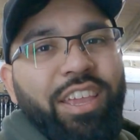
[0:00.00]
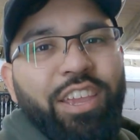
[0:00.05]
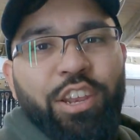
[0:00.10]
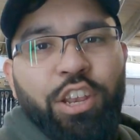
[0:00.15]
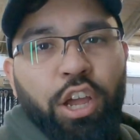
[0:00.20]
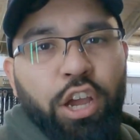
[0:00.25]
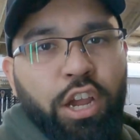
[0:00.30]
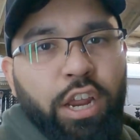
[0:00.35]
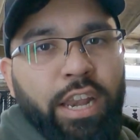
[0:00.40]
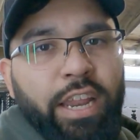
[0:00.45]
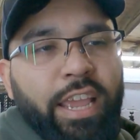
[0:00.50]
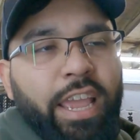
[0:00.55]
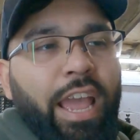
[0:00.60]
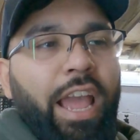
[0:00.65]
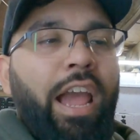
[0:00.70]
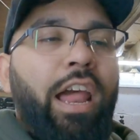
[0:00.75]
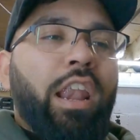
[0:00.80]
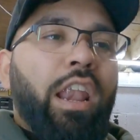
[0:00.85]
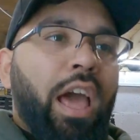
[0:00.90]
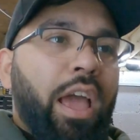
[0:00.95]
you're not gonna
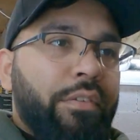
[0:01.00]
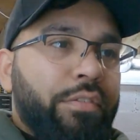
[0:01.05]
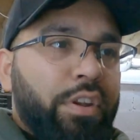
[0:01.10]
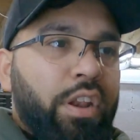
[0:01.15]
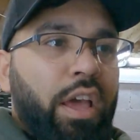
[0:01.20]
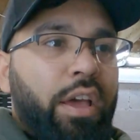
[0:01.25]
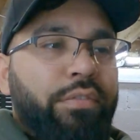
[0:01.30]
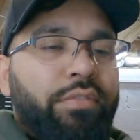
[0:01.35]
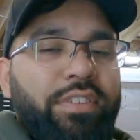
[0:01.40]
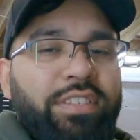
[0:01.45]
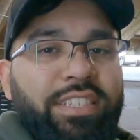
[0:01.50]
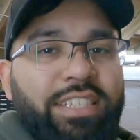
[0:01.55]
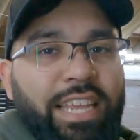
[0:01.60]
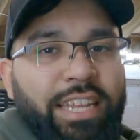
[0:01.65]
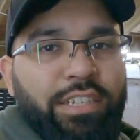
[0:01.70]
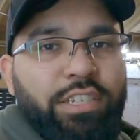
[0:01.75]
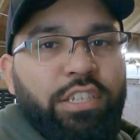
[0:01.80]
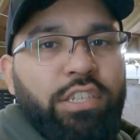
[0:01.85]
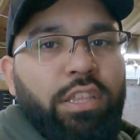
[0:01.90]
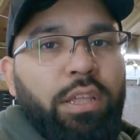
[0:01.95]
get a Live and Earth
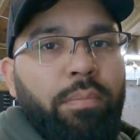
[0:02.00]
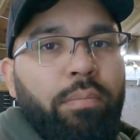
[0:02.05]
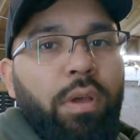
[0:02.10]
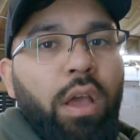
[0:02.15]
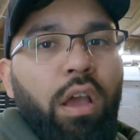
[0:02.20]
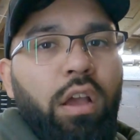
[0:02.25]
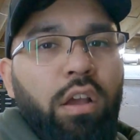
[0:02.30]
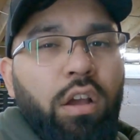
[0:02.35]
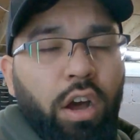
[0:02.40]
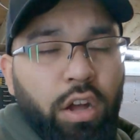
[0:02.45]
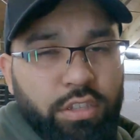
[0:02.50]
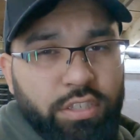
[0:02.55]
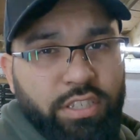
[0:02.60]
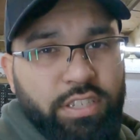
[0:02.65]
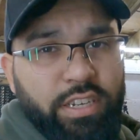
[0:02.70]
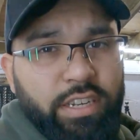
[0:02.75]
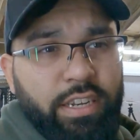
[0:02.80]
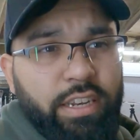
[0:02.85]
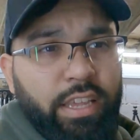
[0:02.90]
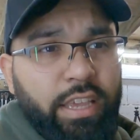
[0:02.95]
sent to them
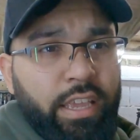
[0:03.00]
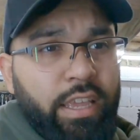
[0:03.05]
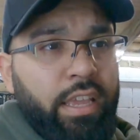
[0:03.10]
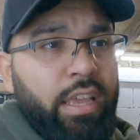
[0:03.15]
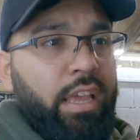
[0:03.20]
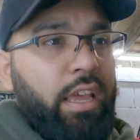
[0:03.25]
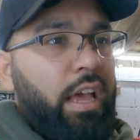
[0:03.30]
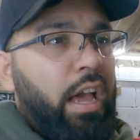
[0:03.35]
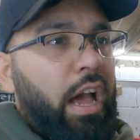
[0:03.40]
constantly.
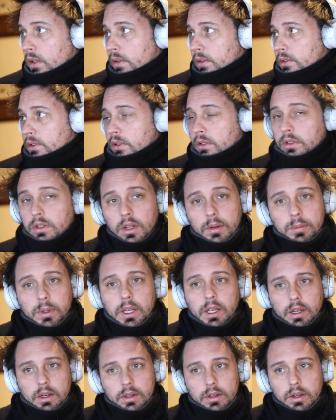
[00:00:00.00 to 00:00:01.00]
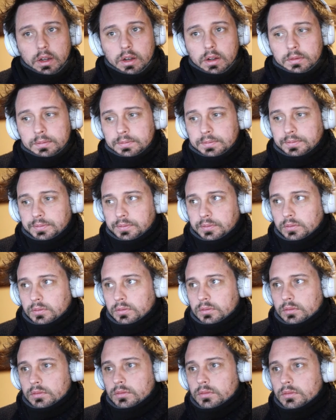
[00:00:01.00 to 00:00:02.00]
It's a little complicated, you know?
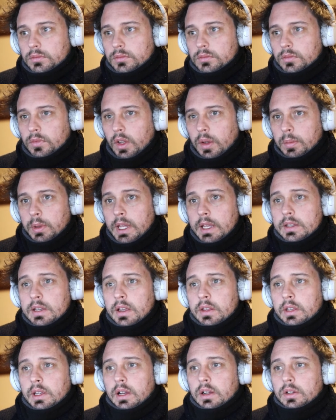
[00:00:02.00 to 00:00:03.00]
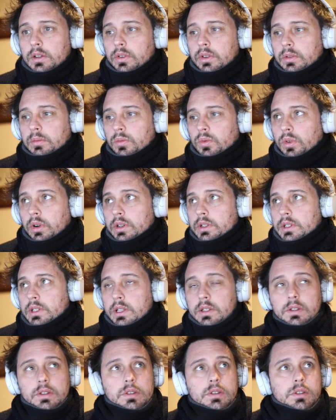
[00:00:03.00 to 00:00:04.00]
But that's how the algorithm works.
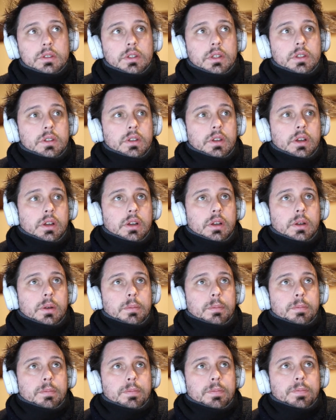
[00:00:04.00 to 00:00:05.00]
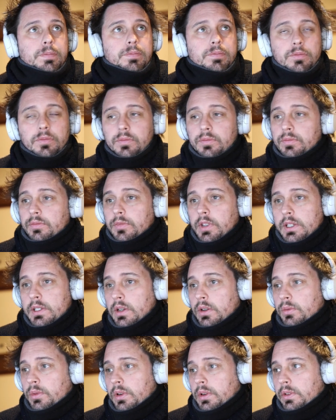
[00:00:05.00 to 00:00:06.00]
That's
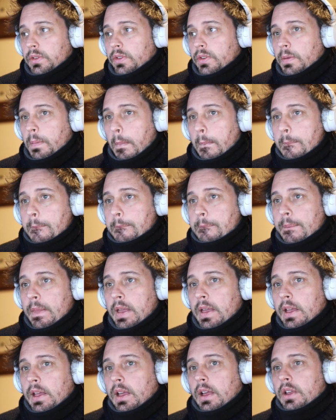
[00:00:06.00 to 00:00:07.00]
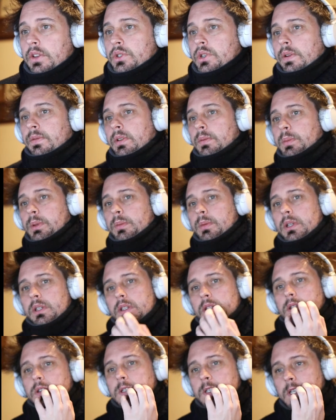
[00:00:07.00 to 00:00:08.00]
how it works. So I've
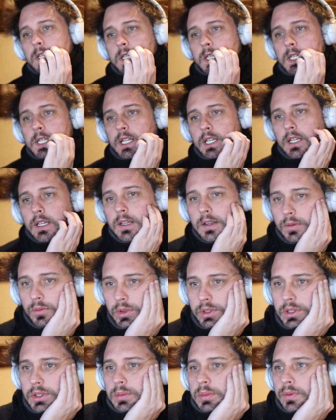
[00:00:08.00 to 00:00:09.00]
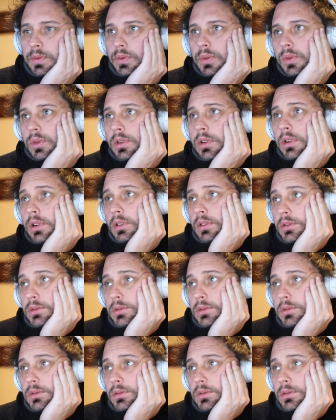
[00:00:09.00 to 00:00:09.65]
implemented this in C once before.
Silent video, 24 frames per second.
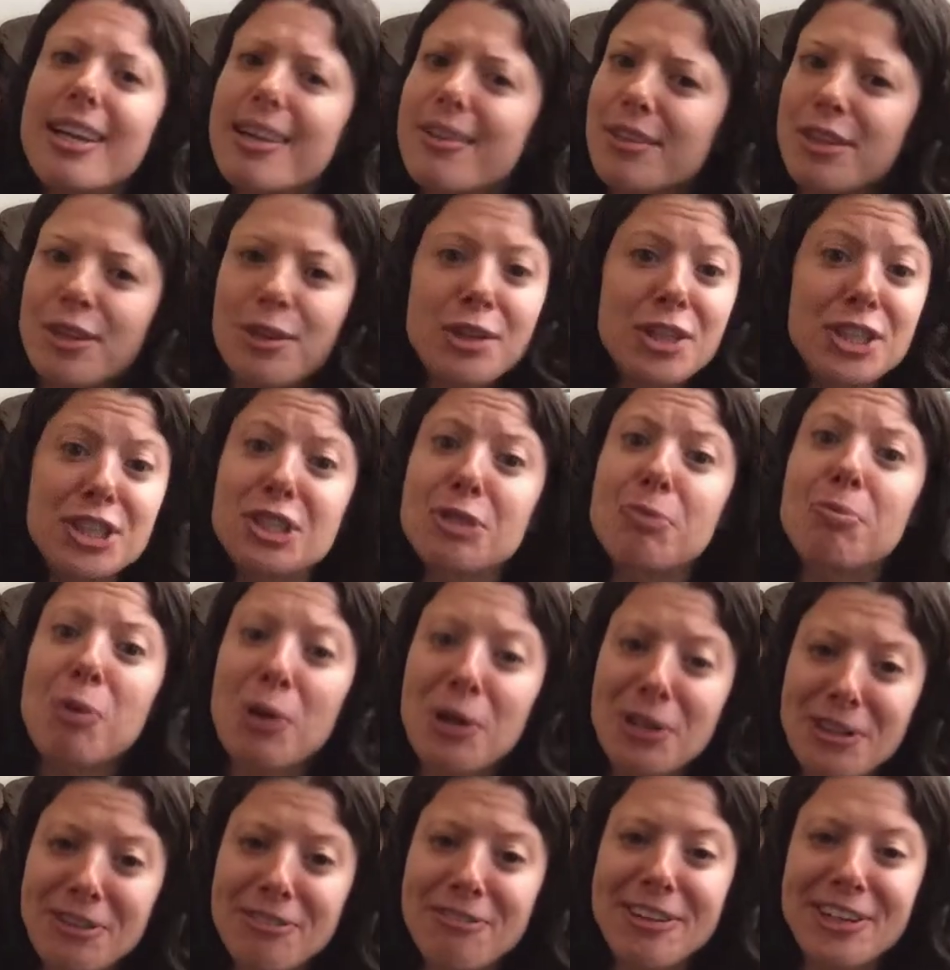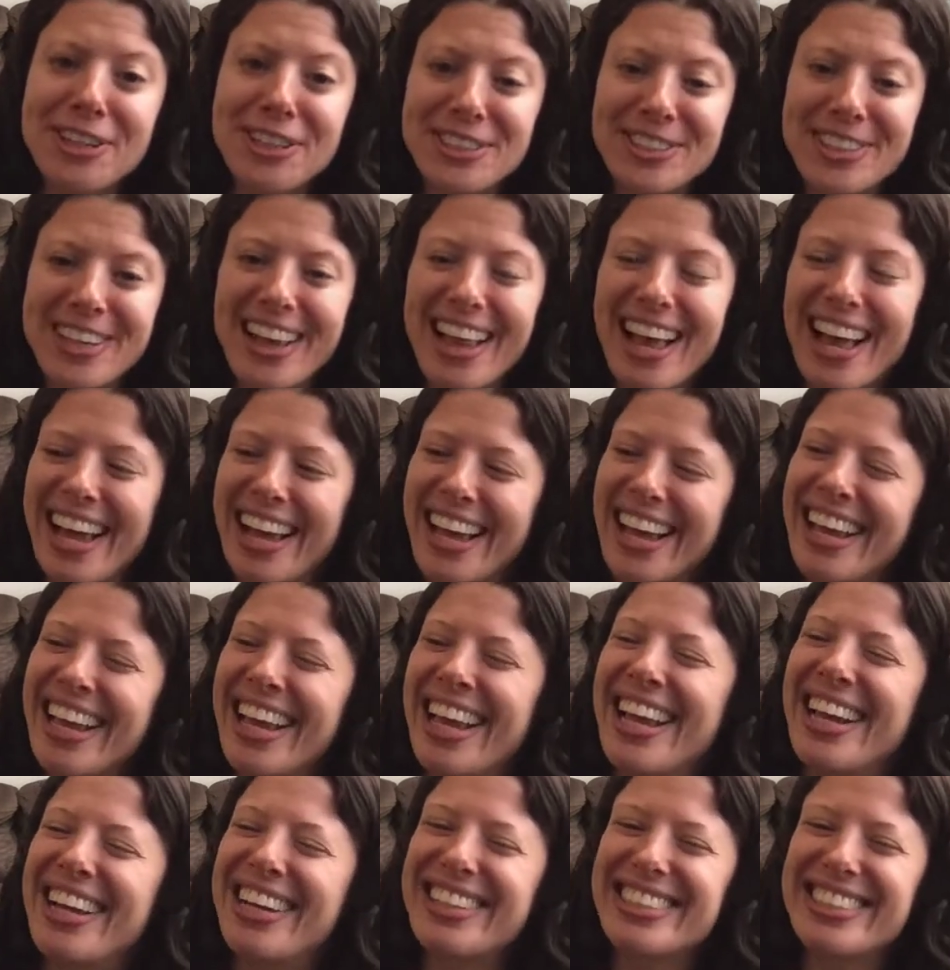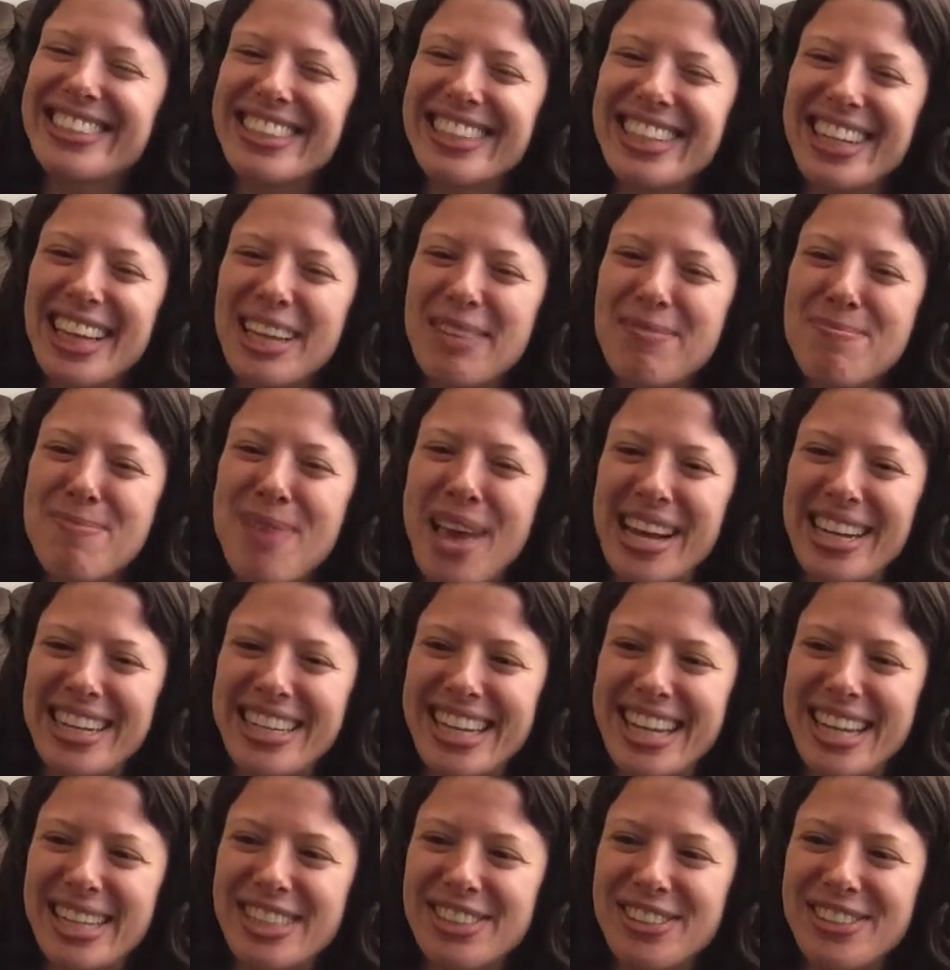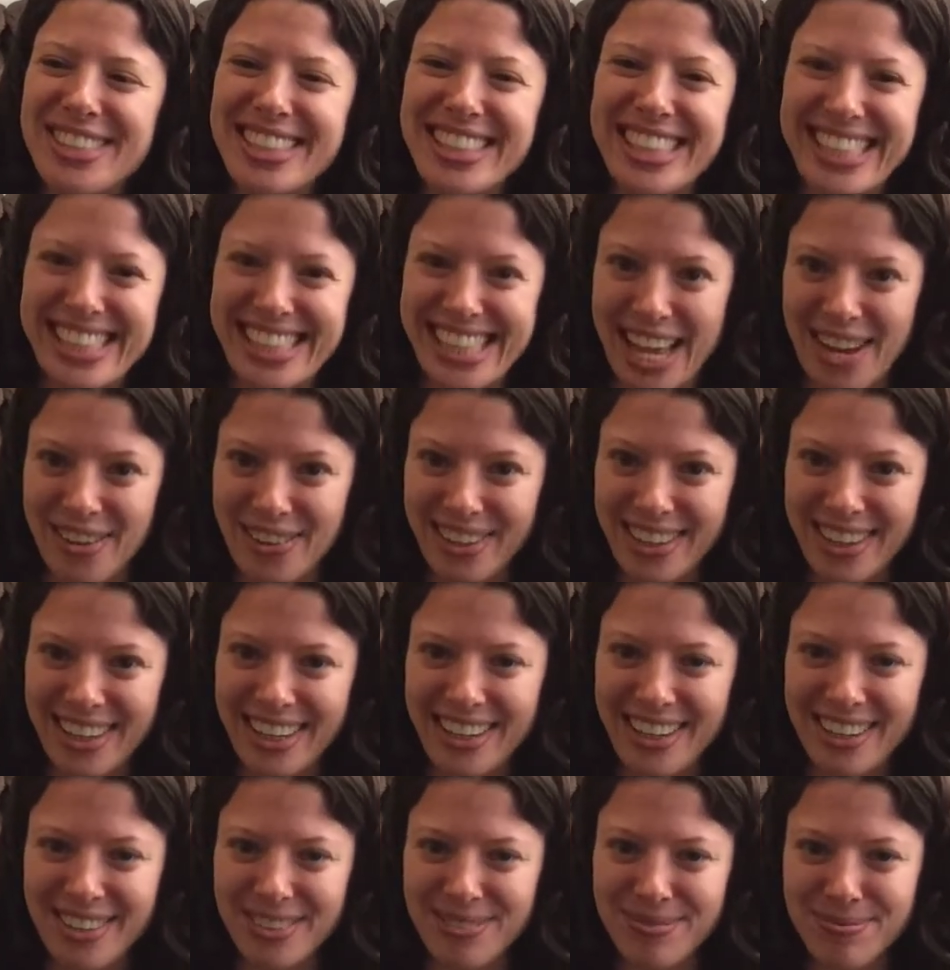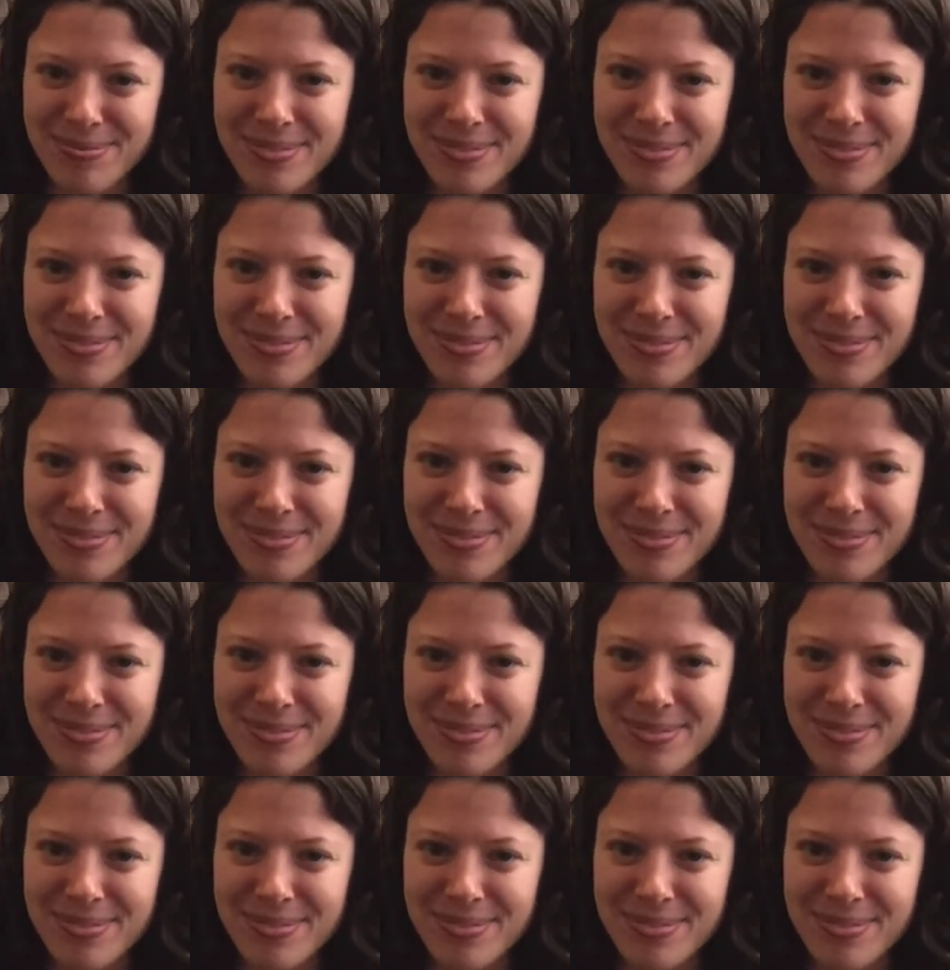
use your pointer fingers a lot. You're just going to like bend it so it sticks out a little.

◆ ◆ ◆ ◆

- **Exercise details**:
What is wanted is the listing, written out exactly, with each picture removed.

- **Written answer**:
[0:00.00]
[0:00.05]
[0:00.10]
[0:00.15]
[0:00.20]
[0:00.25]
[0:00.30]
[0:00.35]
[0:00.40]
[0:00.45]
[0:00.50]
[0:00.55]
[0:00.60]
[0:00.65]
[0:00.70]
[0:00.75]
[0:00.80]
[0:00.85]
[0:00.90]
[0:00.95]
you're not gonna
[0:01.00]
[0:01.05]
[0:01.10]
[0:01.15]
[0:01.20]
[0:01.25]
[0:01.30]
[0:01.35]
[0:01.40]
[0:01.45]
[0:01.50]
[0:01.55]
[0:01.60]
[0:01.65]
[0:01.70]
[0:01.75]
[0:01.80]
[0:01.85]
[0:01.90]
[0:01.95]
get a Live and Earth
[0:02.00]
[0:02.05]
[0:02.10]
[0:02.15]
[0:02.20]
[0:02.25]
[0:02.30]
[0:02.35]
[0:02.40]
[0:02.45]
[0:02.50]
[0:02.55]
[0:02.60]
[0:02.65]
[0:02.70]
[0:02.75]
[0:02.80]
[0:02.85]
[0:02.90]
[0:02.95]
sent to them
[0:03.00]
[0:03.05]
[0:03.10]
[0:03.15]
[0:03.20]
[0:03.25]
[0:03.30]
[0:03.35]
[0:03.40]
constantly.
[00:00:00.00 to 00:00:01.00]
[00:00:01.00 to 00:00:02.00]
It's a little complicated, you know?
[00:00:02.00 to 00:00:03.00]
[00:00:03.00 to 00:00:04.00]
But that's how the algorithm works.
[00:00:04.00 to 00:00:05.00]
[00:00:05.00 to 00:00:06.00]
That's
[00:00:06.00 to 00:00:07.00]
[00:00:07.00 to 00:00:08.00]
how it works. So I've
[00:00:08.00 to 00:00:09.00]
[00:00:09.00 to 00:00:09.65]
implemented this in C once before.
Silent video, 24 frames per second.
use your pointer fingers a lot. You're just going to like bend it so it sticks out a little.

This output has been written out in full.